### Entries supplied
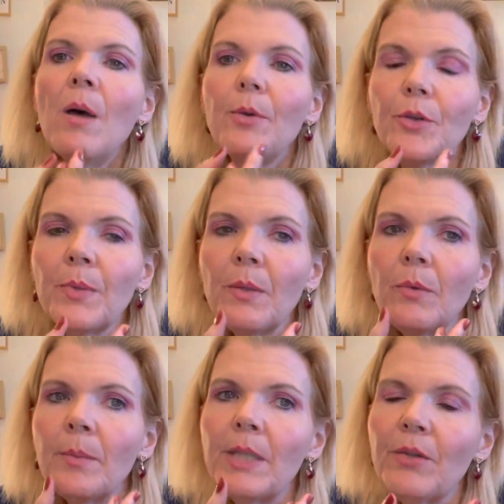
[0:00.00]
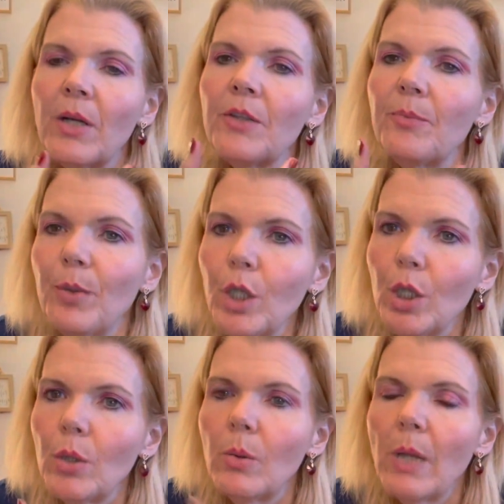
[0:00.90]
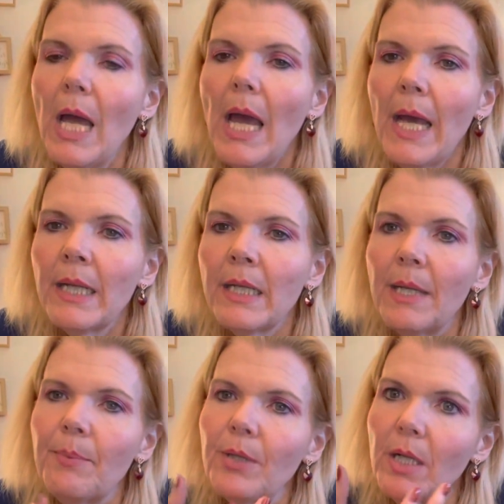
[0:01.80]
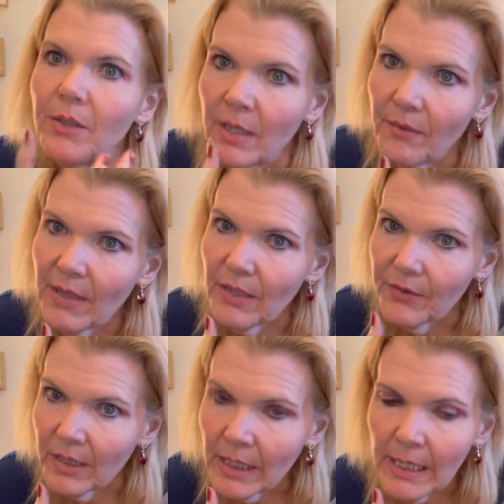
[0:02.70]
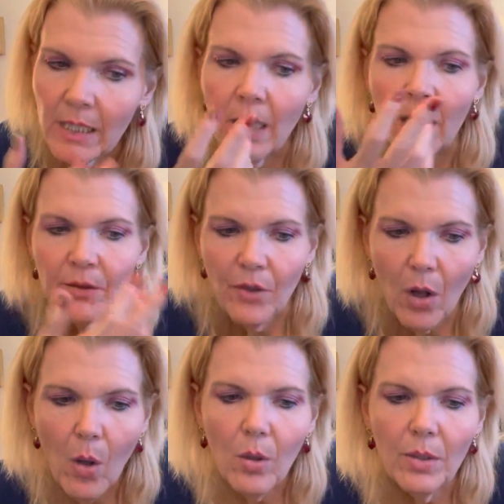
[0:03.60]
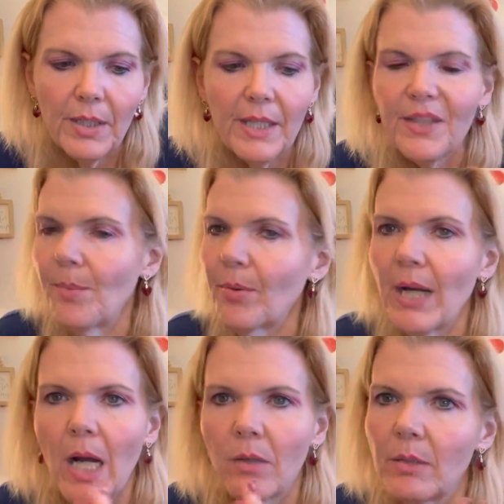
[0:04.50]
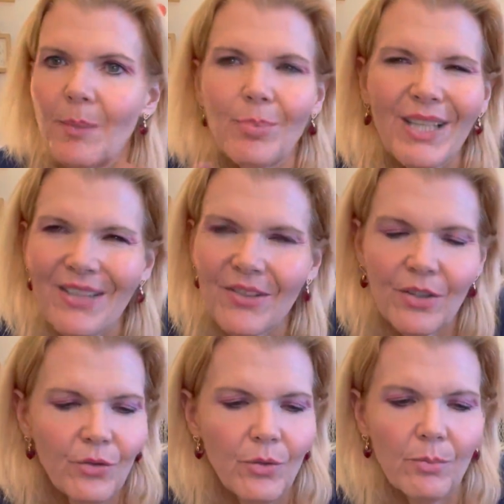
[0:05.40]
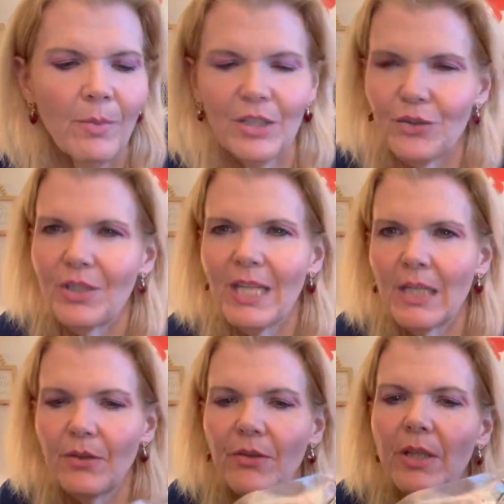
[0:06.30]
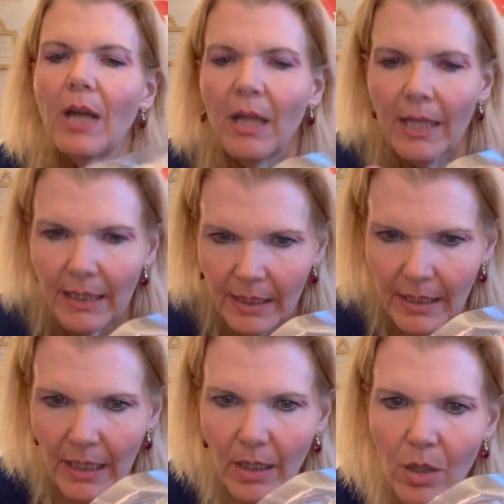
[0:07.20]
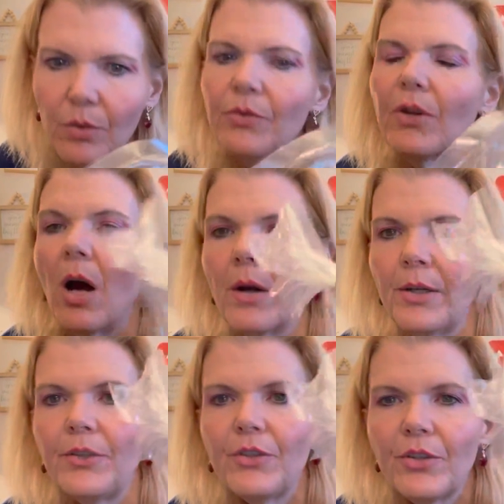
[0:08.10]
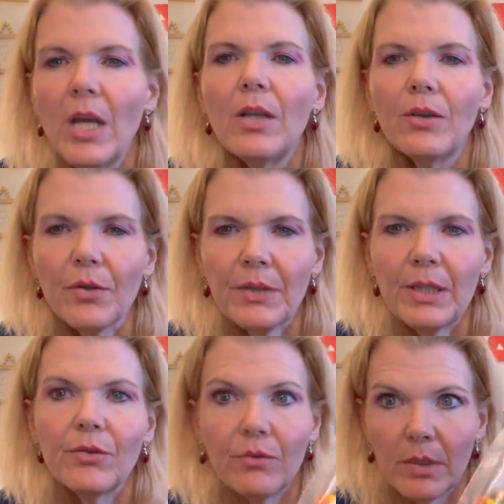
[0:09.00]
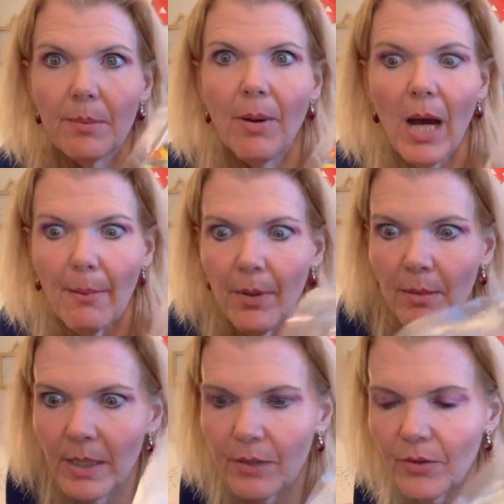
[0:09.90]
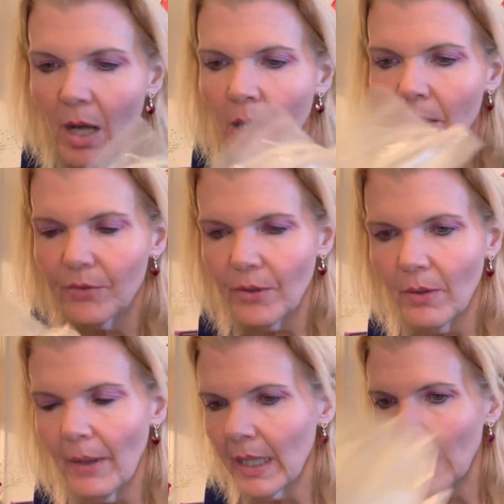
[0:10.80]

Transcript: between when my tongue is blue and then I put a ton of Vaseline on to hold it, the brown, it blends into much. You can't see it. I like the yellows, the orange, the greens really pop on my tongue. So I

### Task requirements
Without including any pictures, print all of the material exactly as given.

### Answer to this task
[0:00.00]
[0:00.90]
[0:01.80]
[0:02.70]
[0:03.60]
[0:04.50]
[0:05.40]
[0:06.30]
[0:07.20]
[0:08.10]
[0:09.00]
[0:09.90]
[0:10.80]

Transcript: between when my tongue is blue and then I put a ton of Vaseline on to hold it, the brown, it blends into much. You can't see it. I like the yellows, the orange, the greens really pop on my tongue. So I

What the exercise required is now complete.